Anarchy dies when the rivers rise
Nikki Haley referred to “the Thousand-Year Flood” when she spoke of what happened to the Palmetto State during the first week of October. Survivors of Hugo might think that was an exaggeration, but it really wasn’t. Scientists say that rains that overpowering can occur twice during a 10-year period, but then not happen again for another 10,000 years.
They were unrelenting. Eleven trillion gallons of torrential rains fell on the Carolinas during this October’s first seven days. Not drops. Gallons. Although that was reported by many reputable media, it is almost unimaginable. Are there that many planets in the universe? That many grains of sand on planet Earth? I don't know. I just know we had a lot of rain!
It fell everywhere, impacting all South Carolinians. Some 3.2 billion gallons fell on the Charleston peninsula. Put another way, 23 inches rained down on the old historic heart of the Holy City. People in Clinton, my old hometown, say that they began to feel like building an ark. But as it turned out, it was the Midlands that suffered the worst of it.
I collect old quotes and proverbs. Here is one which doesn’t fall into that category but should: “Anarchy dies when the rivers rise.” Fear of governments is not necessarily an irrational emotion. We should always bring to the table the notion of placing reasonable limits whenever we set out to build governments and establish their jurisdiction.
But our recent Thousand Year Flood, like any natural disaster, should serve as a teachable moment. There are useful, even necessary, services which government, operating alongside churches, local groups, and NGOs but in some cases acting alone, has to provide. When crises hit people need hospitals, agencies for evacuation and public safety, assistance in cleaning up and rebuilding, infrastructure to enable them to get around. Not even anarchists can really deny that. When public budgets are made it is foolhardy to impoverish agencies of government which contribute to the public good.
Last week’s Chronicle reported on what local people and groups did to help each other in the aftermath of the great flood of 2015. It is a part of a remarkable neighbor-helping-neighbor story that occurred across our state. I am proud of that. Every South Carolinian should feel proud.
At the governmental level, Governor Haley, who served well as consoler-in-chief after this summer’s Emanuel AME murders, has now proven herself as a crisis manager following our great October flood. But alas Her Honor presides over a state government that is notoriously stingy in funding many vital services. Nowhere is that chickens-come-home-to-roost fact more apparent right now than in the wretched condition of our transportation infrastructure. North Carolina, itself no public sector sugar daddy, regularly provides several times what we do for infrastructure. That is why gasoline costs more in the Tarheel State.

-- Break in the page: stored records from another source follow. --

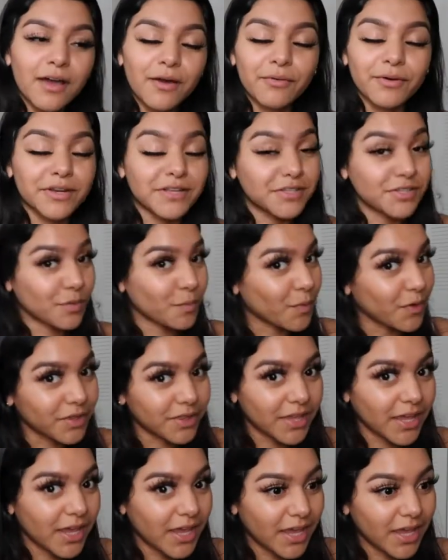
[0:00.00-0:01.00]
when it's your
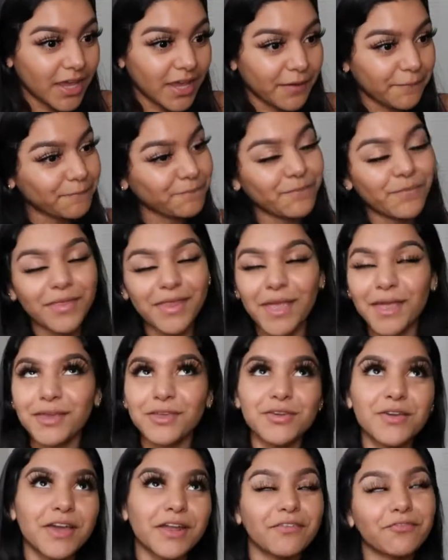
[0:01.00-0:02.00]
birthday,
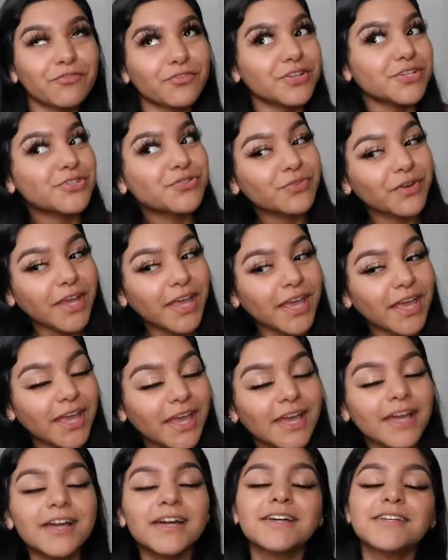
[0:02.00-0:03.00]
you get a free drink.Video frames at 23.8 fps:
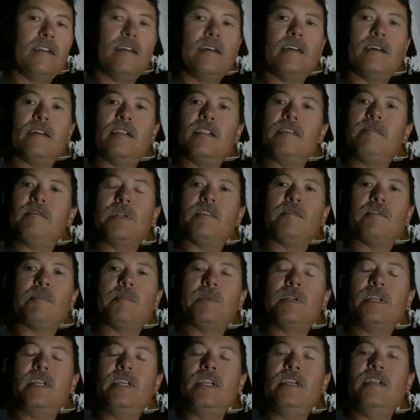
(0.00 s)
I don't even know if I'm
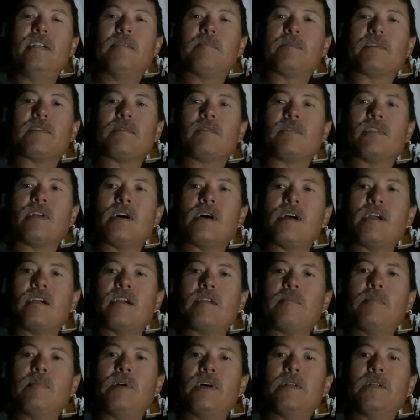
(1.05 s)
going to eat them, so tired.
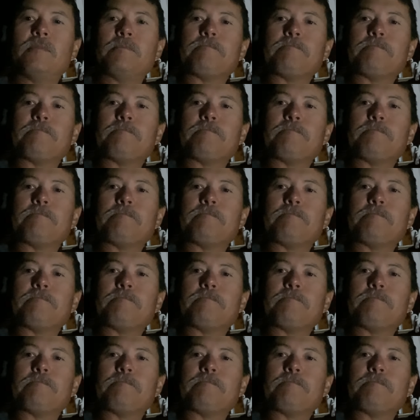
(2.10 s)
But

Things were pretty deplorable here even before the flood. Now disaster has struck. The Thousand Year Flood closed hundreds of roads and dozens of bridges. Woefully maintained, many remain closed. Many that have reopened are in even worse decrepit—and hazardous!-- shape than before.
Could all of this have been avoided by a better infrastructure program? No, not all. This was the Thousand Year Flood after all. But much of the huge costs we now face, financially but also in comfort and safety terms, lie at our doorstep. They are due to the fiscal stinginess of those we elected to lead and serve us.

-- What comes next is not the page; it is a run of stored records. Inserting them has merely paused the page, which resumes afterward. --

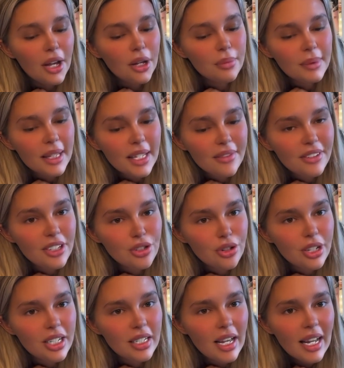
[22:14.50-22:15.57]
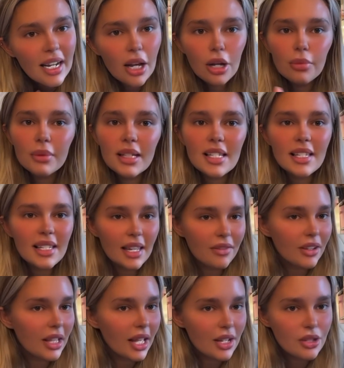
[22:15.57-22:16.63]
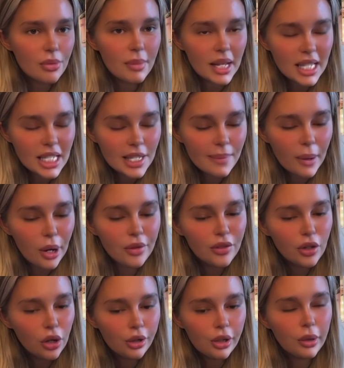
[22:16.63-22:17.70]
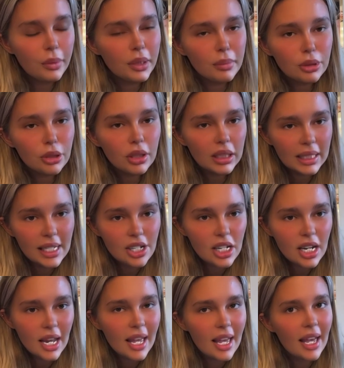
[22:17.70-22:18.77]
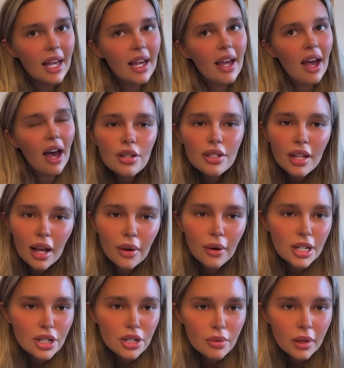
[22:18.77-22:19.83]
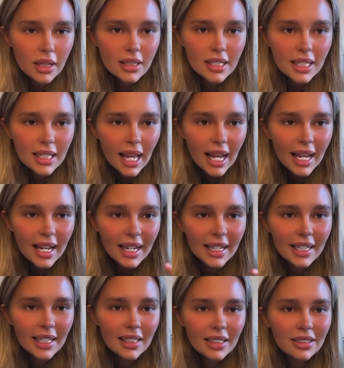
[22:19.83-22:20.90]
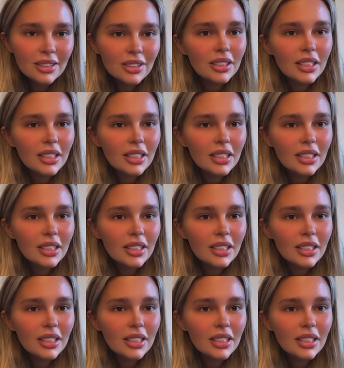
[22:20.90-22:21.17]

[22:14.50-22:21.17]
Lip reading: I hope that you've enjoyed it and I hope this has given you like some inspo if you're going abroad this year. Also, I just want to like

A final note. Consider this a comment about what the Bible says about loving our neighbor and about who our neighbor is. After national media began reporting on our flood and its impact, you may have heard from people out of state who wanted to know you were alright. We happened to hear from some sympathetic friends who live in the region hit so hard by Hurricane Sandy in 2012. It brought to mind a Sandy relief bill that Congress finally passed after much delay. I remembered sadly that every single member of our own Washington delegation save one, Jim Clyburn, had voted “no” on Sandy relief. About that I am anything but proud.
(Now retired and living in Charleston, David Gillespie and his wife Judi resided in Clinton from 1979 to 2006. At PC, David taught political science and Judi served as Financial Aid Director.)